En effet, si le séminaire met l’accent sur des pratiques telles que la comptabilité analytique, les normes internationales et les audits des comptes publics, il est difficile de croire que de simples formations suffiront à renverser une culture administrative parfois ancrée dans l’inefficacité. La question de l’absence de personnel qualifié et de la résistance au changement dans certaines administrations demeure un frein majeur.

Une Formation Isolée face aux Défis Structurels

À écouter les différents intervenants, on comprend bien que le séminaire se veut une réponse aux défis liés à l’application des nouvelles normes comptables. Cependant, force est de constater que la réalité du terrain ne se résume pas à l’acquisition de nouvelles compétences techniques. Le manque de moyens matériels, les lacunes dans la mise en œuvre de réformes numériques et les insuffisances dans la gestion quotidienne des finances publiques ne pourront être comblés uniquement par des formations ponctuelles.

Un autre point soulevé par Jean Didier, le directeur du Trésor, est la nécessité d’aligner la comptabilité publique camerounaise avec les normes internationales, dans le cadre des règles de convergence de la Communauté Économique et Monétaire de l’Afrique Centrale (CEMAC). Ce processus de mise en conformité avec les standards internationaux est certes important, mais il ne saurait remplacer un changement de culture administrative. Les nouvelles pratiques comptables doivent s’accompagner de réformes plus profondes au sein des ministères et des institutions parapubliques, notamment en matière de gouvernance et de transparence.

Les Limites de la Coopération Internationale

Une autre dimension de ce séminaire est la coopération internationale en matière de gestion des finances publiques. Avec la participation d’experts internationaux, le séminaire bénéficie de l’expertise d’organismes financiers mondiaux. Cette coopération, bien que bénéfique, soulève la question de son efficacité face aux défis locaux.
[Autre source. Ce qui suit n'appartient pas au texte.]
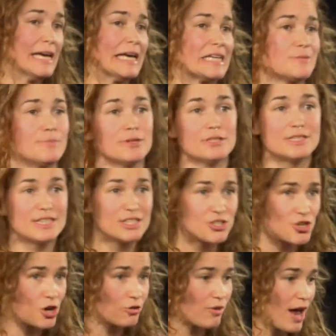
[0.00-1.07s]
is build 6
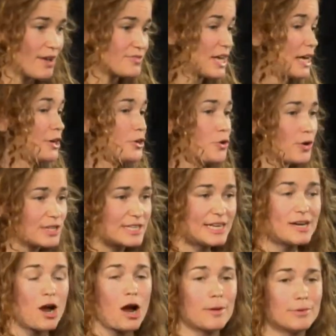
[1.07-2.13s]
junk rafts out of New York
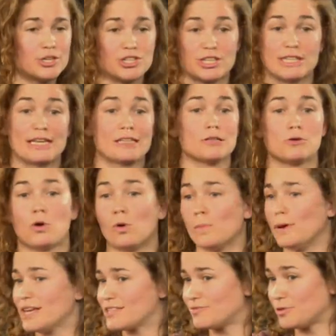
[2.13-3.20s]
City garbage and take this whole
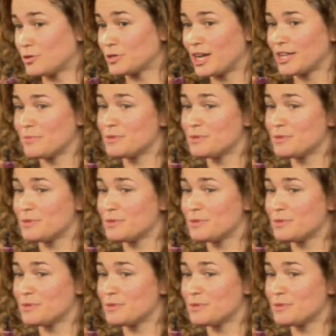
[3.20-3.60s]
mess floating down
Les solutions proposées par les partenaires internationaux, si elles sont pertinentes sur le papier, risquent de se heurter aux réalités du terrain : un manque de moyens, des infrastructures obsolètes, et un environnement politique qui ne facilite pas l’adoption des réformes.

Les critiques soulignent que la coopération internationale, bien que source d’expertise, pourrait s’avérer insuffisante si elle n’est pas véritablement intégrée dans les pratiques locales. Les reformes proposées risquent de rester théoriques si elles ne sont pas portées par une volonté politique forte et une réforme institutionnelle profonde.

Vers une Réforme Durable ?

Le séminaire du Trésor public à Douala marque peut-être une étape importante dans la modernisation de la gestion publique au Cameroun. Toutefois, comme le souligne Patrick Nunyi, inspecteur principal du Trésor, la clé de la réussite réside dans l’adhésion à un ensemble de bonnes pratiques et à un code éthique rigoureux. Une volonté de changement au sein des institutions publiques, un respect strict des normes déontologiques et une gestion plus transparente des fonds publics sont essentiels pour garantir la réussite de cette réforme.

Le défi majeur réside dans la capacité à transformer ces enseignements en pratiques concrètes au quotidien. Le séminaire peut sans doute apporter des outils précieux, mais l’enjeu demeure : comment les intégrer dans une culture administrative souvent marquée par la lenteur et la résistance au changement ? Seul un engagement politique solide et une réforme institutionnelle bien pensée permettront de dépasser les obstacles structurels et d’assurer une véritable modernisation de la gestion des finances publiques.